As shown in Table 1, xanthophylls including lutein and zeaxanthin, as well as β-carotene, are known to have protective effects against eye diseases and macular degeneration. Ma and Lin [29] also summarized the findings from several studies related to the protective effects of lutein and zeaxanthin on eye health, which included AMD, cataract, and retinitis pigmentosa. In this review, we summarized more recent studies related to serum concentrations of xanthophylls and the association with the risk of AMD and other eye-related complications.
Literature shows that the levels of lutein and zeaxanthin in plasma are associated with the decreased risk of macular disease such as AMD. A high intake of xanthophyll-containing foods has been attributed to the elevated levels of plasma lutein and zeaxanthin. As shown in the literature, short-term consumption of xanthophyll-rich foods, such as cooked egg yolk, vegetables, and spirulina, in the feeding group significantly increased plasma concentrations of the xanthophylls compared to the control group [21][23][11,30]. Therefore, the elevated levels of plasma lutein and zeaxanthin helped to prevent AMD in the elderly [30][9]Table 1 shows evidence of the protective effect of lutein and zeaxanthin against macular diseases [20][21][22][23][24][10,11,12,30,31]. However, there exists no report or recommendation for the optimal dose of these xanthophylls for treatment and prevention of macular degeneration and eye-related disease [31][32].
There are many factors affecting the degeneration of macular pigment.

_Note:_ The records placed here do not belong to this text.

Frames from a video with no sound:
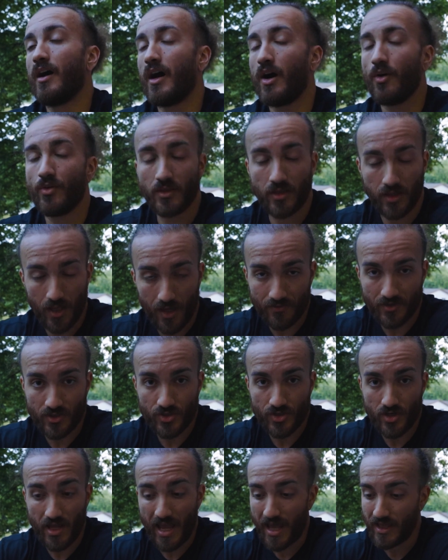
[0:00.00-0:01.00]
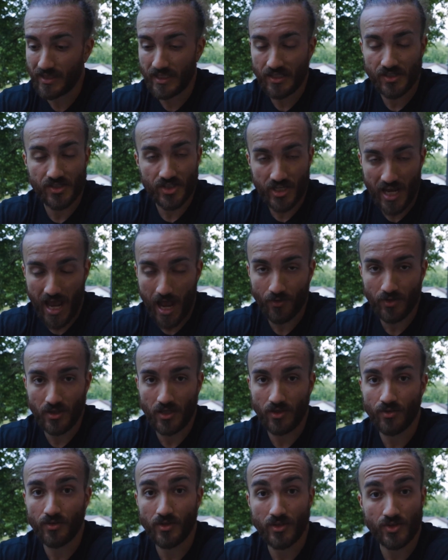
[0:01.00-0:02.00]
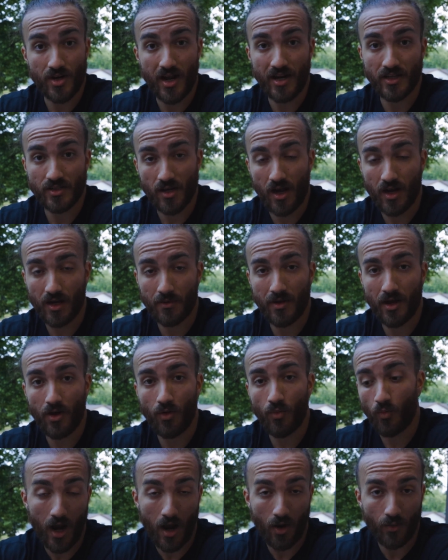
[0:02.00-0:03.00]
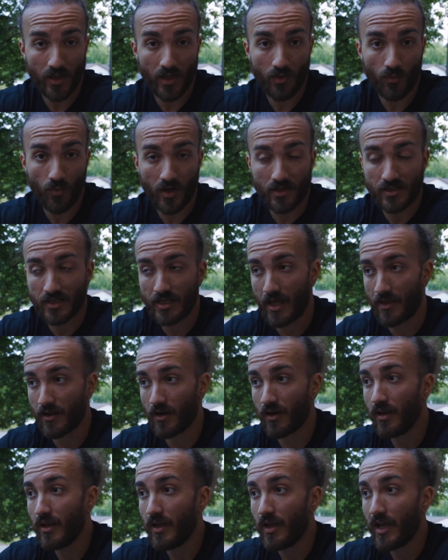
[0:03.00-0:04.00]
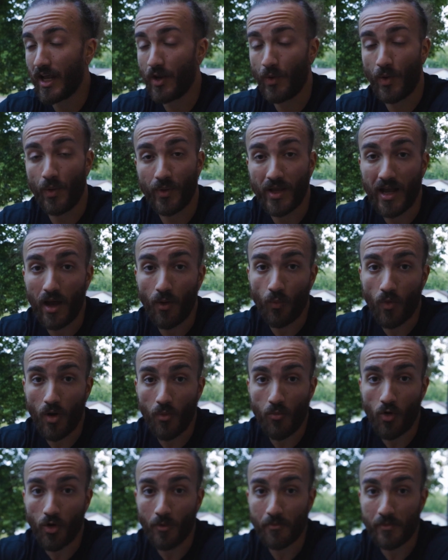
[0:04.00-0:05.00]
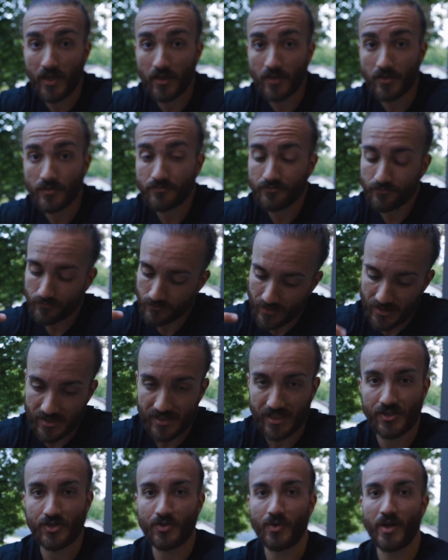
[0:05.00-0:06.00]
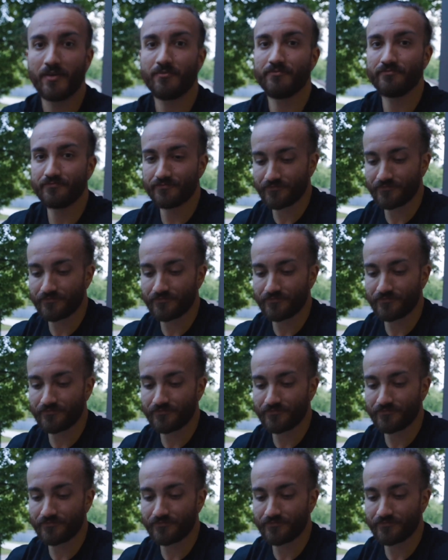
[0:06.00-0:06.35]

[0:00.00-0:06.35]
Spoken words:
I would love to at least chat with you and try to talk about how we can work together. Anyway, we got one more meal. Let's get to it.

Lifestyle and dietary factors are important to be taken into consideration for prevention or slowing the progression of early AMD. Poor lifestyle choices such as physically inactive, poor diet, and smoking increase the risk of AMD. A previous study shows that inflammation of macular pigment among heavy smokers was higher than light or non-smokers [32][33]. The finding showed that serum concentrations of lutein and zeaxanthin are essential for smokers because they have lower macular pigment optical density than non-smokers. Dietary intakes of lutein and zeaxanthin also differ with age, sex, and ethnicity. Johnson et al. [33][34] suggested that intake of lutein is recommended to be higher than zeaxanthin among all age groups. There is still no recommended daily intake for lutein and zeaxanthin, however, the randomized, double-blind, placebo-controlled human study showed health benefits at a daily intake of 10 mg of lutein and 2 mg of zeaxanthin [20][10].
Human intervention studies demonstrate that lutein and zeaxanthin supplementations improved visual performances, such as contrast sensitivity, glare tolerance, and photo stress recovery [20][29][34][10,29,35]. The result obtained from Age-Related Eye Disease Study 2 (AREDS 2) shows the beneficial effect of lutein and zeaxanthin supplementation related to AMD [35][36]. Based on scientific evidence (Table 1), β-carotene, lutein, and zeaxanthin are potent nutrients for reducing the risk of macular degeneration and eye-related diseases. On the contrary, one study reported that supplementation of 6 mg lutein and 2 mg zeaxanthin daily to postmenopausal women for eight months had no effect on the macular pigment optical density [17][24]. Owing to the fact that no specific doses have been prompted for the intakes of β-carotene, lutein, and zeaxanthin, policymakers and health care professionals should establish the dietary intake values for these carotenoids to encourage the public to increase the consumption of lutein-containing foods.

3. Vitamins

Vitamin A is closely related to its by-products, carotenoids, and plays several roles in the human body. Vitamin A intake and blood levels have also been examined for their roles in retinal health. Epidemiological data from the National Health and Nutrition Examination Survey (NHANES I) showed that those who consumed increased amounts of fruits and vegetables rich in vitamin A have a decreased risk for any stage of AMD [36][39]. The report summarized the protective effect of vitamin A with AMD.
Lately, a prospective population-based cohort also showed that long-term intake of fruits and vegetables that have provitamin A carotenoid further reduced risk of AMD [37][40]. On the contrary, several studies failed to show a significant association between increased dietary intake of vitamin A and reduced risk of macular degeneration (Table 2). Epidemiological studies showed no association between dietary intake of vitamin A and reduced risk of AMD [25][38][37,41]. With these conflicting results, more studies are needed to investigate the association between vitamin A and AMD.
Table 2. Positive and negative outcomes of vitamins and minerals against age-related macular degeneration and eye-related complications.
Compounds Study Design Doses Outcomes Ref.
Vitamins        
Mixture of vitamin C and vitamin E with provitamin A carotenoid Randomized, placebo-controlled clinical trials (followed-up for up to 10 years) Vitamin C (500 mg) and vitamin E (400 IU) daily Positive primary outcomes (compared to baseline):

Increase in nuclear, cortical, or posterior subcapsular opacity grades or cataract surgery.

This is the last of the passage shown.